** What is being asked **
Print all the records exactly, please.

··· Data for analysis

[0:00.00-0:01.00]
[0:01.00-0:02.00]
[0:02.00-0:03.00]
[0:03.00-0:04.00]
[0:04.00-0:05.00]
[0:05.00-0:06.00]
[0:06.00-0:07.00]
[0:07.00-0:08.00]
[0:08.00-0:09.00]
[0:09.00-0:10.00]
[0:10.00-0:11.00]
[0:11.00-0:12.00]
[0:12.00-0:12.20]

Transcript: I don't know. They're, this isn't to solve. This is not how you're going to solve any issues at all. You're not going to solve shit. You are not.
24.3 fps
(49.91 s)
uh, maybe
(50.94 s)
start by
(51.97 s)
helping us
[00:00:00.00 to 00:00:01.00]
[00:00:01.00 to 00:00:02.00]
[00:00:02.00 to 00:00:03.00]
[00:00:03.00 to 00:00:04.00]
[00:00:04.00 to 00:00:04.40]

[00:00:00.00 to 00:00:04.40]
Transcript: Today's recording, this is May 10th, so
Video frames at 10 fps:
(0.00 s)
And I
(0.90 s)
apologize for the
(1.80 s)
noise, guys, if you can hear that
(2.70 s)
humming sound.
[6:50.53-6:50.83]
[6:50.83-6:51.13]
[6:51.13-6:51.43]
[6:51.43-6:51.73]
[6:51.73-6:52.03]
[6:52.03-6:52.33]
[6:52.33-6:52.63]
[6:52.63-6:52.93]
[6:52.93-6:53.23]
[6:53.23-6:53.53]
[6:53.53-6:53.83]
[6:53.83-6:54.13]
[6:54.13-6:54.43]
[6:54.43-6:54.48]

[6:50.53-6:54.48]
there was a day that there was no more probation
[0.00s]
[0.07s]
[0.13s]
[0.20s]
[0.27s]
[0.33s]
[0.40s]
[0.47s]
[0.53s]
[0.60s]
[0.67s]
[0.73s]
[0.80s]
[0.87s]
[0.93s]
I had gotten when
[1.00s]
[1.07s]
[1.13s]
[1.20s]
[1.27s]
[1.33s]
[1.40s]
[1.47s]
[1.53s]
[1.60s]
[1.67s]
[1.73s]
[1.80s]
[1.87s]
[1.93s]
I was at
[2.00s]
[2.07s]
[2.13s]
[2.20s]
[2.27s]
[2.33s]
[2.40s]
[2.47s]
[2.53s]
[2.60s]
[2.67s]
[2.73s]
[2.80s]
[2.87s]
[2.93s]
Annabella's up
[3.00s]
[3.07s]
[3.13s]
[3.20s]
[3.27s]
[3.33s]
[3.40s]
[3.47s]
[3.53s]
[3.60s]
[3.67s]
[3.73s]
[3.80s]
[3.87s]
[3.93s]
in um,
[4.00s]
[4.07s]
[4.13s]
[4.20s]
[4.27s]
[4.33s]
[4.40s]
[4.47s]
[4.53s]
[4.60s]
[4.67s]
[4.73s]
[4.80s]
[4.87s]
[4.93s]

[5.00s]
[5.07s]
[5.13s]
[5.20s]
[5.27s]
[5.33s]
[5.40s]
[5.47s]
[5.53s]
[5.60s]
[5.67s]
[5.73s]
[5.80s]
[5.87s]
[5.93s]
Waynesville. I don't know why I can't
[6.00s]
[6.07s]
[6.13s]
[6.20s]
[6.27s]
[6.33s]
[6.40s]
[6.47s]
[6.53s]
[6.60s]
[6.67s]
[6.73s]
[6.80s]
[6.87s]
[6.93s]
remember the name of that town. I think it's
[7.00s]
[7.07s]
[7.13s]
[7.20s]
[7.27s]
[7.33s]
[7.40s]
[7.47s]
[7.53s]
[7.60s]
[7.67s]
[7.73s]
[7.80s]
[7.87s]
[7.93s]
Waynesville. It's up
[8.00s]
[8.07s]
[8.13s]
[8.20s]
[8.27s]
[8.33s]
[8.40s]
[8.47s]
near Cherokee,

······

** Exercise output **
[0:00.00-0:01.00]
[0:01.00-0:02.00]
[0:02.00-0:03.00]
[0:03.00-0:04.00]
[0:04.00-0:05.00]
[0:05.00-0:06.00]
[0:06.00-0:07.00]
[0:07.00-0:08.00]
[0:08.00-0:09.00]
[0:09.00-0:10.00]
[0:10.00-0:11.00]
[0:11.00-0:12.00]
[0:12.00-0:12.20]

Transcript: I don't know. They're, this isn't to solve. This is not how you're going to solve any issues at all. You're not going to solve shit. You are not.
24.3 fps
(49.91 s)
uh, maybe
(50.94 s)
start by
(51.97 s)
helping us
[00:00:00.00 to 00:00:01.00]
[00:00:01.00 to 00:00:02.00]
[00:00:02.00 to 00:00:03.00]
[00:00:03.00 to 00:00:04.00]
[00:00:04.00 to 00:00:04.40]

[00:00:00.00 to 00:00:04.40]
Transcript: Today's recording, this is May 10th, so
Video frames at 10 fps:
(0.00 s)
And I
(0.90 s)
apologize for the
(1.80 s)
noise, guys, if you can hear that
(2.70 s)
humming sound.
[6:50.53-6:50.83]
[6:50.83-6:51.13]
[6:51.13-6:51.43]
[6:51.43-6:51.73]
[6:51.73-6:52.03]
[6:52.03-6:52.33]
[6:52.33-6:52.63]
[6:52.63-6:52.93]
[6:52.93-6:53.23]
[6:53.23-6:53.53]
[6:53.53-6:53.83]
[6:53.83-6:54.13]
[6:54.13-6:54.43]
[6:54.43-6:54.48]

[6:50.53-6:54.48]
there was a day that there was no more probation
[0.00s]
[0.07s]
[0.13s]
[0.20s]
[0.27s]
[0.33s]
[0.40s]
[0.47s]
[0.53s]
[0.60s]
[0.67s]
[0.73s]
[0.80s]
[0.87s]
[0.93s]
I had gotten when
[1.00s]
[1.07s]
[1.13s]
[1.20s]
[1.27s]
[1.33s]
[1.40s]
[1.47s]
[1.53s]
[1.60s]
[1.67s]
[1.73s]
[1.80s]
[1.87s]
[1.93s]
I was at
[2.00s]
[2.07s]
[2.13s]
[2.20s]
[2.27s]
[2.33s]
[2.40s]
[2.47s]
[2.53s]
[2.60s]
[2.67s]
[2.73s]
[2.80s]
[2.87s]
[2.93s]
Annabella's up
[3.00s]
[3.07s]
[3.13s]
[3.20s]
[3.27s]
[3.33s]
[3.40s]
[3.47s]
[3.53s]
[3.60s]
[3.67s]
[3.73s]
[3.80s]
[3.87s]
[3.93s]
in um,
[4.00s]
[4.07s]
[4.13s]
[4.20s]
[4.27s]
[4.33s]
[4.40s]
[4.47s]
[4.53s]
[4.60s]
[4.67s]
[4.73s]
[4.80s]
[4.87s]
[4.93s]

[5.00s]
[5.07s]
[5.13s]
[5.20s]
[5.27s]
[5.33s]
[5.40s]
[5.47s]
[5.53s]
[5.60s]
[5.67s]
[5.73s]
[5.80s]
[5.87s]
[5.93s]
Waynesville. I don't know why I can't
[6.00s]
[6.07s]
[6.13s]
[6.20s]
[6.27s]
[6.33s]
[6.40s]
[6.47s]
[6.53s]
[6.60s]
[6.67s]
[6.73s]
[6.80s]
[6.87s]
[6.93s]
remember the name of that town. I think it's
[7.00s]
[7.07s]
[7.13s]
[7.20s]
[7.27s]
[7.33s]
[7.40s]
[7.47s]
[7.53s]
[7.60s]
[7.67s]
[7.73s]
[7.80s]
[7.87s]
[7.93s]
Waynesville. It's up
[8.00s]
[8.07s]
[8.13s]
[8.20s]
[8.27s]
[8.33s]
[8.40s]
[8.47s]
near Cherokee,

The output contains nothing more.